I wonder if anyone has done a survey of views? There is some "do no harm",
exploit non-destructive techniques, and reserve excavation for rescue
archaeology. But seemingly a variety of other standards of care for site
conservation and consumption.

Not my field, but one thing I've anecdotally seen underappreciated, is the
rate of change in molecular biology, and thus eventually in molecular
archaeology (aka bioarchaeology outside the US). Where over a mere decade or
two, "can't imagine doing X" can change to "doing X costs years and millions",
and then to "new trainee can casually do X in an afternoon", and even to "X is
a field-deployable box". With a potential impact... for example, it turns out
tooth calculus preserves DNA. So from millennia old teeth, one might sequence
the owner, their mouth microbiome (with health information), and the species
they've been eating. Grabbing a few soil samples might be ok if you're
thinking pollen, but rather less so if a single tiny rat incisor might tell
you so much. And proteomics is just getting started. And in addition to
biology, there's improving imaging, inorganic materials analysis, bulk data
management, robotics, and so on.
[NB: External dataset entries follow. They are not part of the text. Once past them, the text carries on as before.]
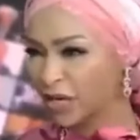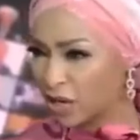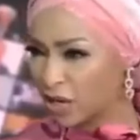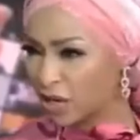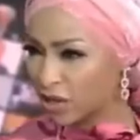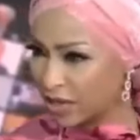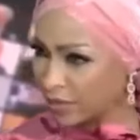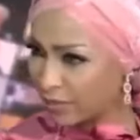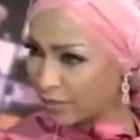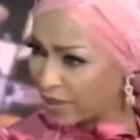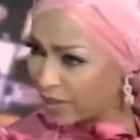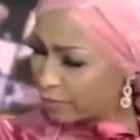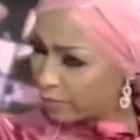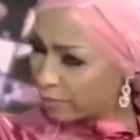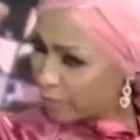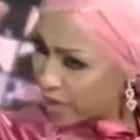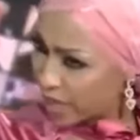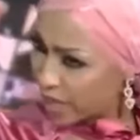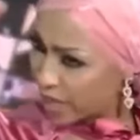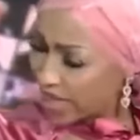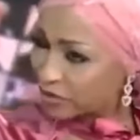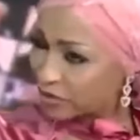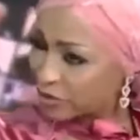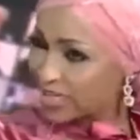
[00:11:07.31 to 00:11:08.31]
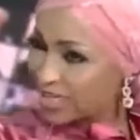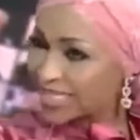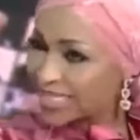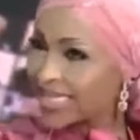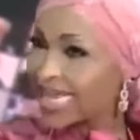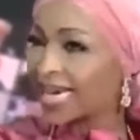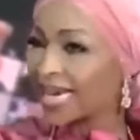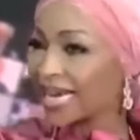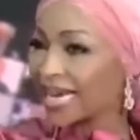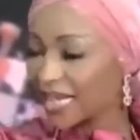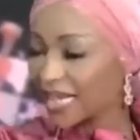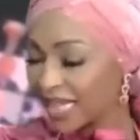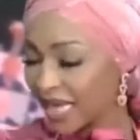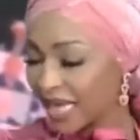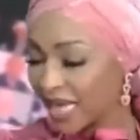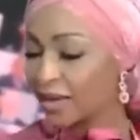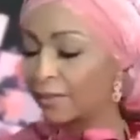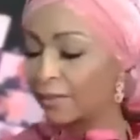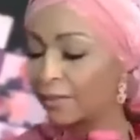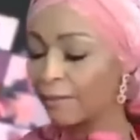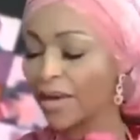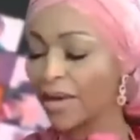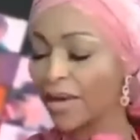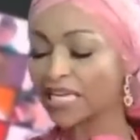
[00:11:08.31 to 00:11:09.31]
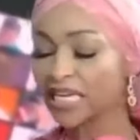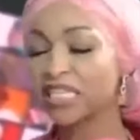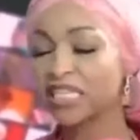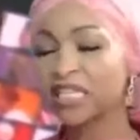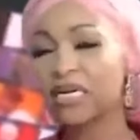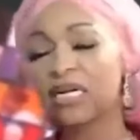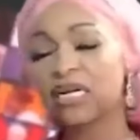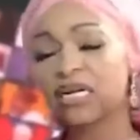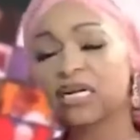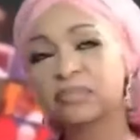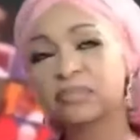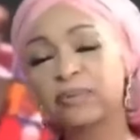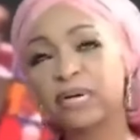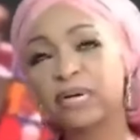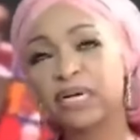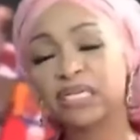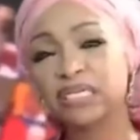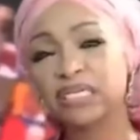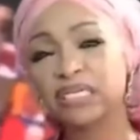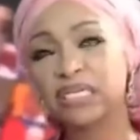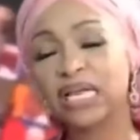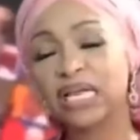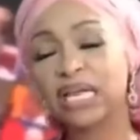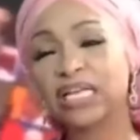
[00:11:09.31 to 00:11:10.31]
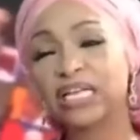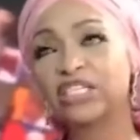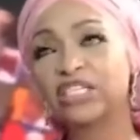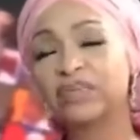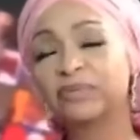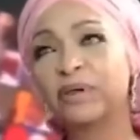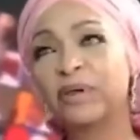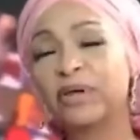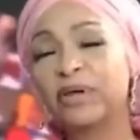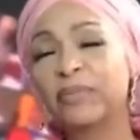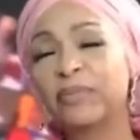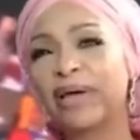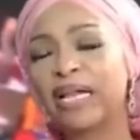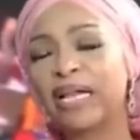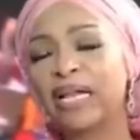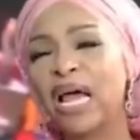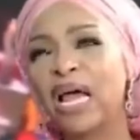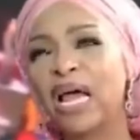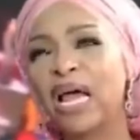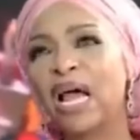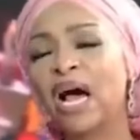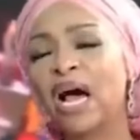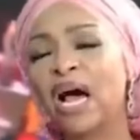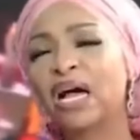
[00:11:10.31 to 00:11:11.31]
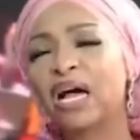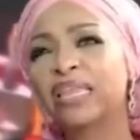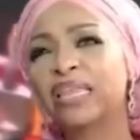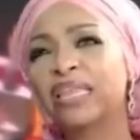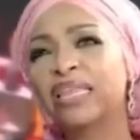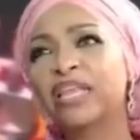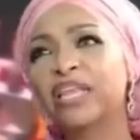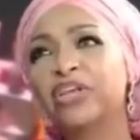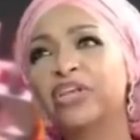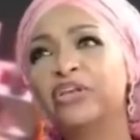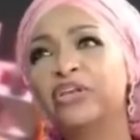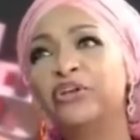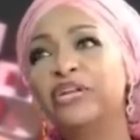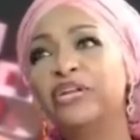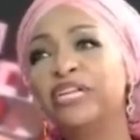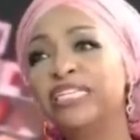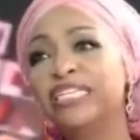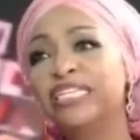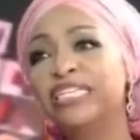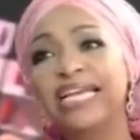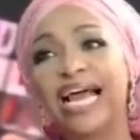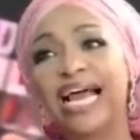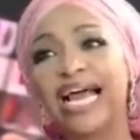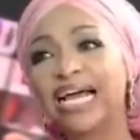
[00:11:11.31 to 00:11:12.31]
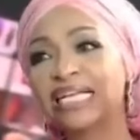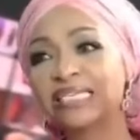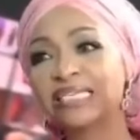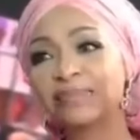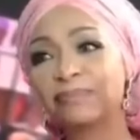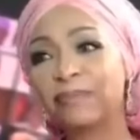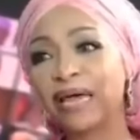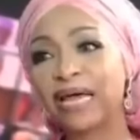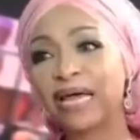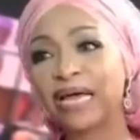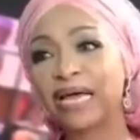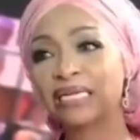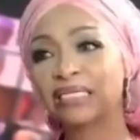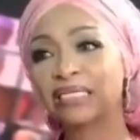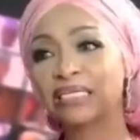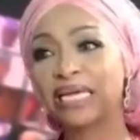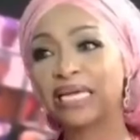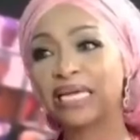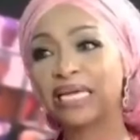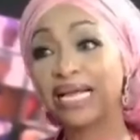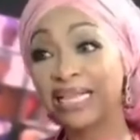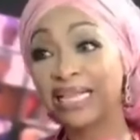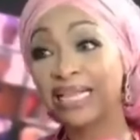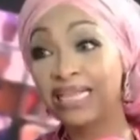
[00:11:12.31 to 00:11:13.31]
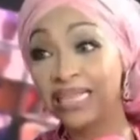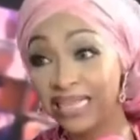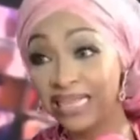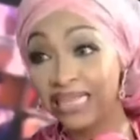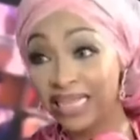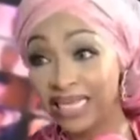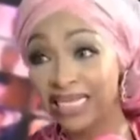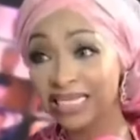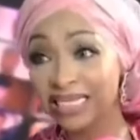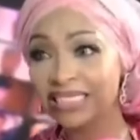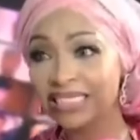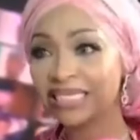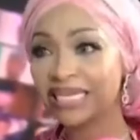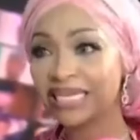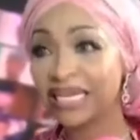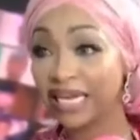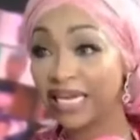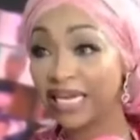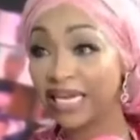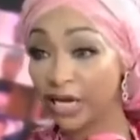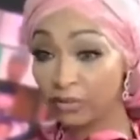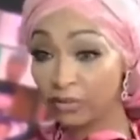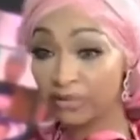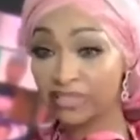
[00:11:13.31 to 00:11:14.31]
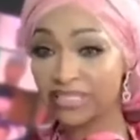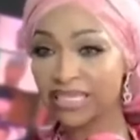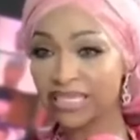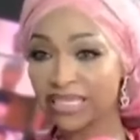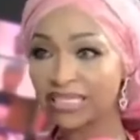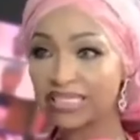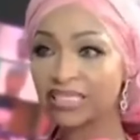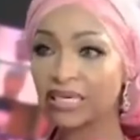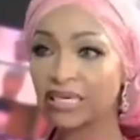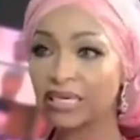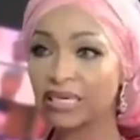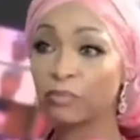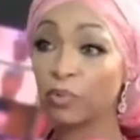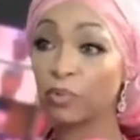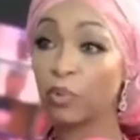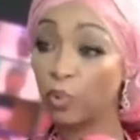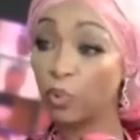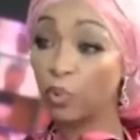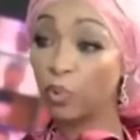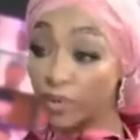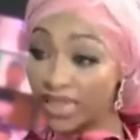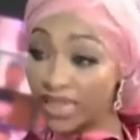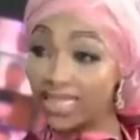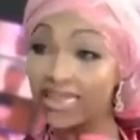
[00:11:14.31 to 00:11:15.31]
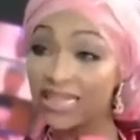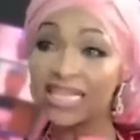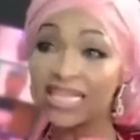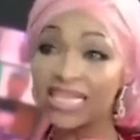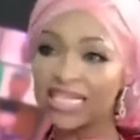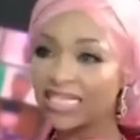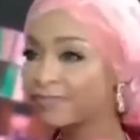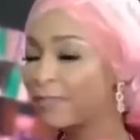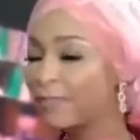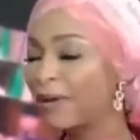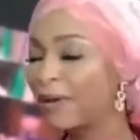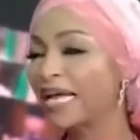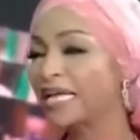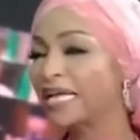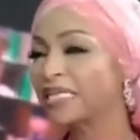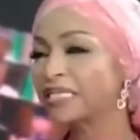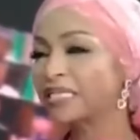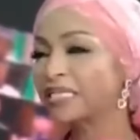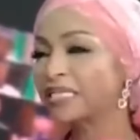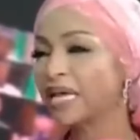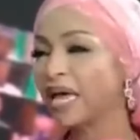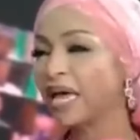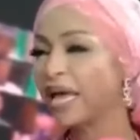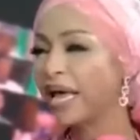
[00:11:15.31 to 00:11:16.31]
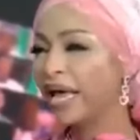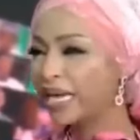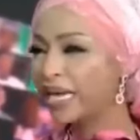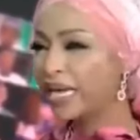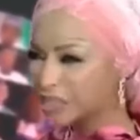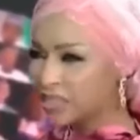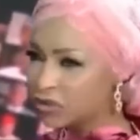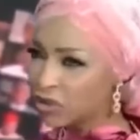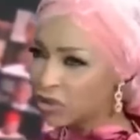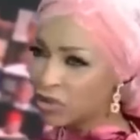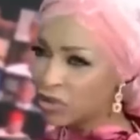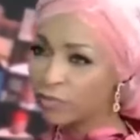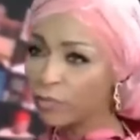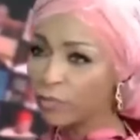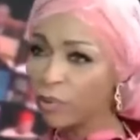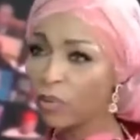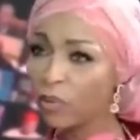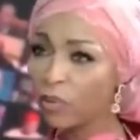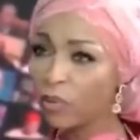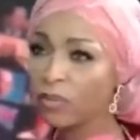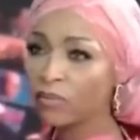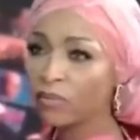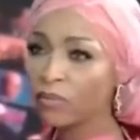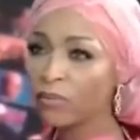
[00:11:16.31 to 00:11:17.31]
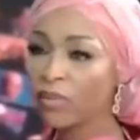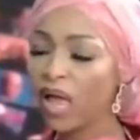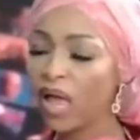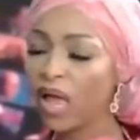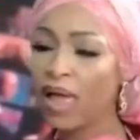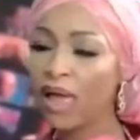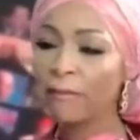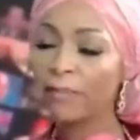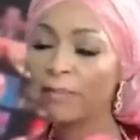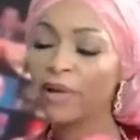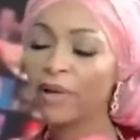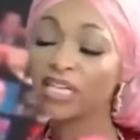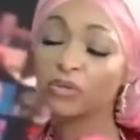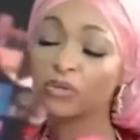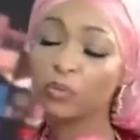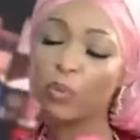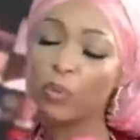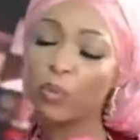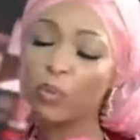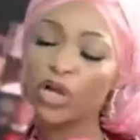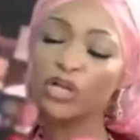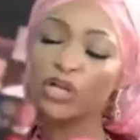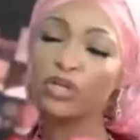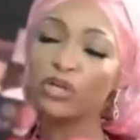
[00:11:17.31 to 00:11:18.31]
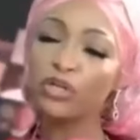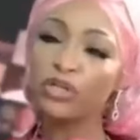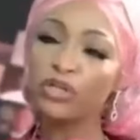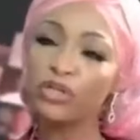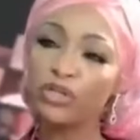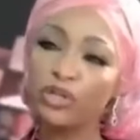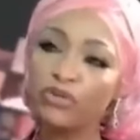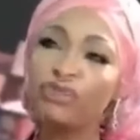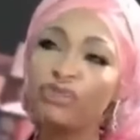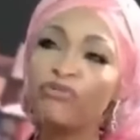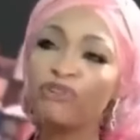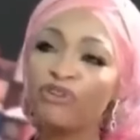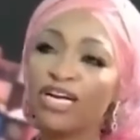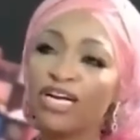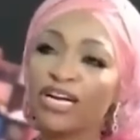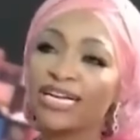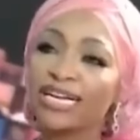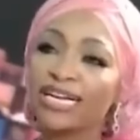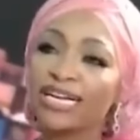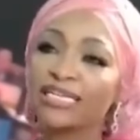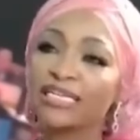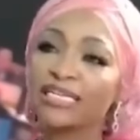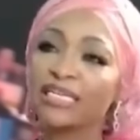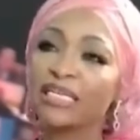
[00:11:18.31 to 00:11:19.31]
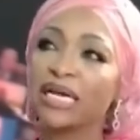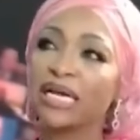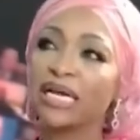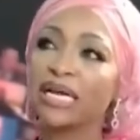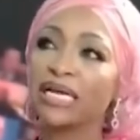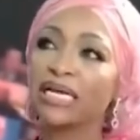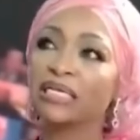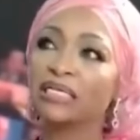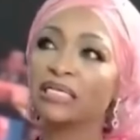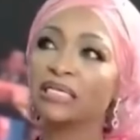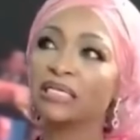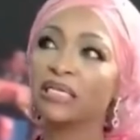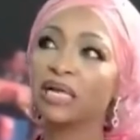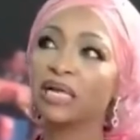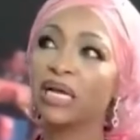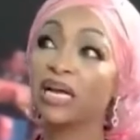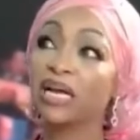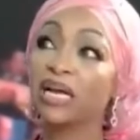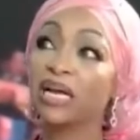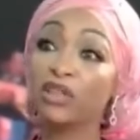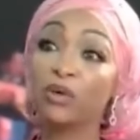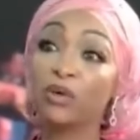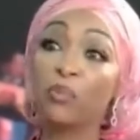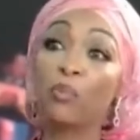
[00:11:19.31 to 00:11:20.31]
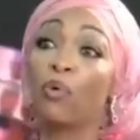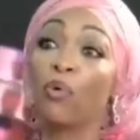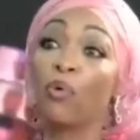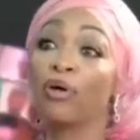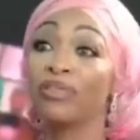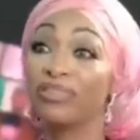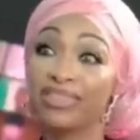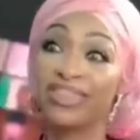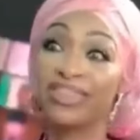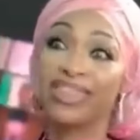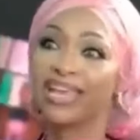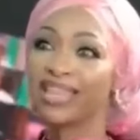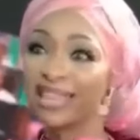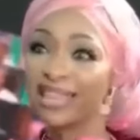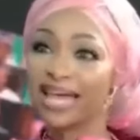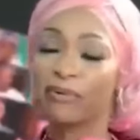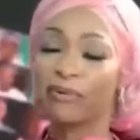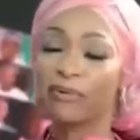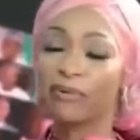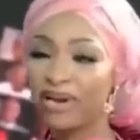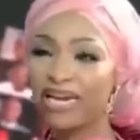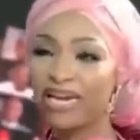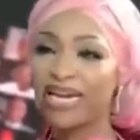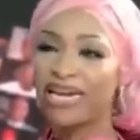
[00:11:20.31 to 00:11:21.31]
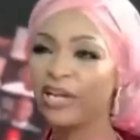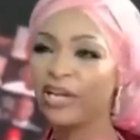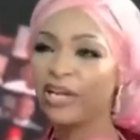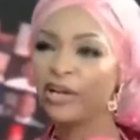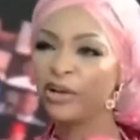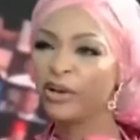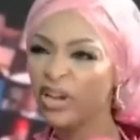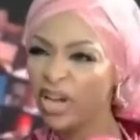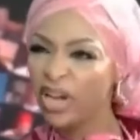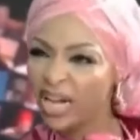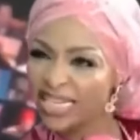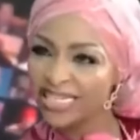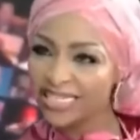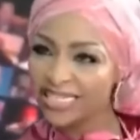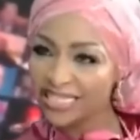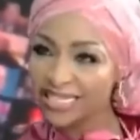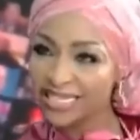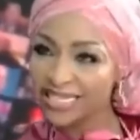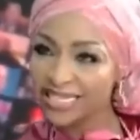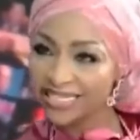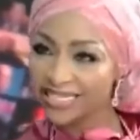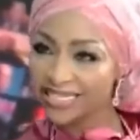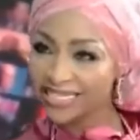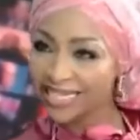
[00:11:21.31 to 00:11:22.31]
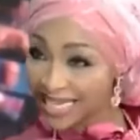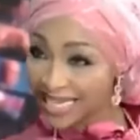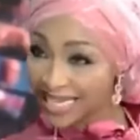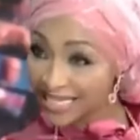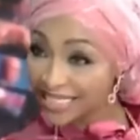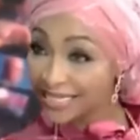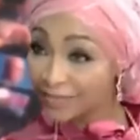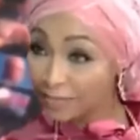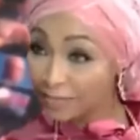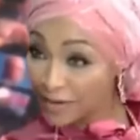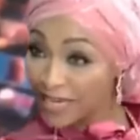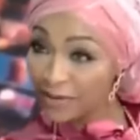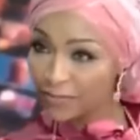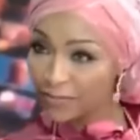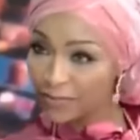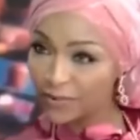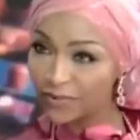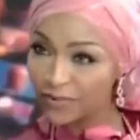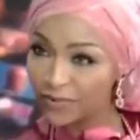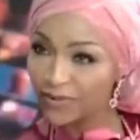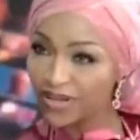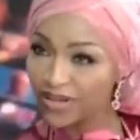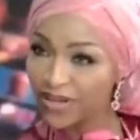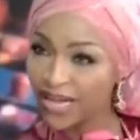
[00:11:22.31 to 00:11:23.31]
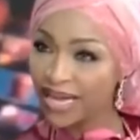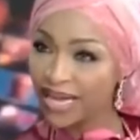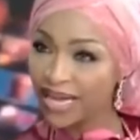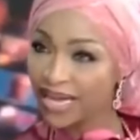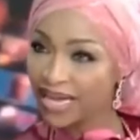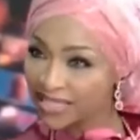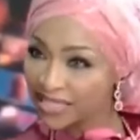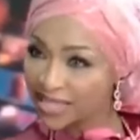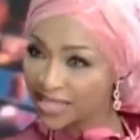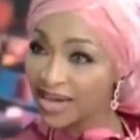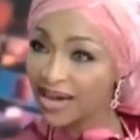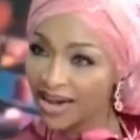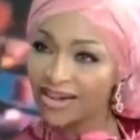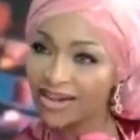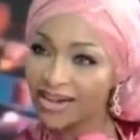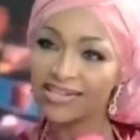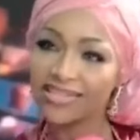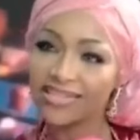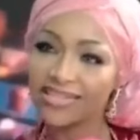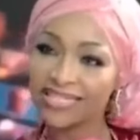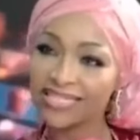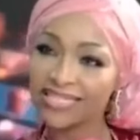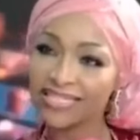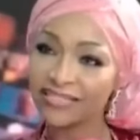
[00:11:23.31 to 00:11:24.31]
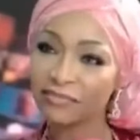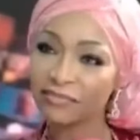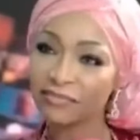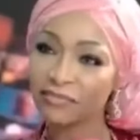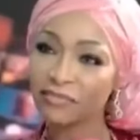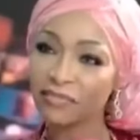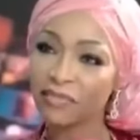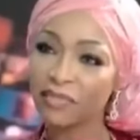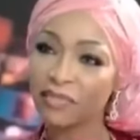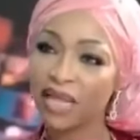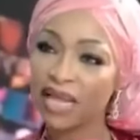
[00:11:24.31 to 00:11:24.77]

So let me address that and then come back to the last part that you spoke about. I think the unity aspect in this ecosystem or within this space is not a problem, because what you do find is the one thing that really unites us as a people is our arts.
Aggressive excavation, with 'DSLR, eyeball,
sample bagging, brush, sift, and float', while largely unchanged for decades,
seems rather more problematic if one looks ahead?

------
nether
A Roman makeup container was found a while ago, with fingerprints still
visible in the cream: [https://www.sciencenewsforstudents.org/article/makeup-
scienc...](https://www.sciencenewsforstudents.org/article/makeup-science)

------
ionised
Someone in the comments section actually blamed the fall of the Roman Empire
on socialism.

See this is what not making education a priority gets you.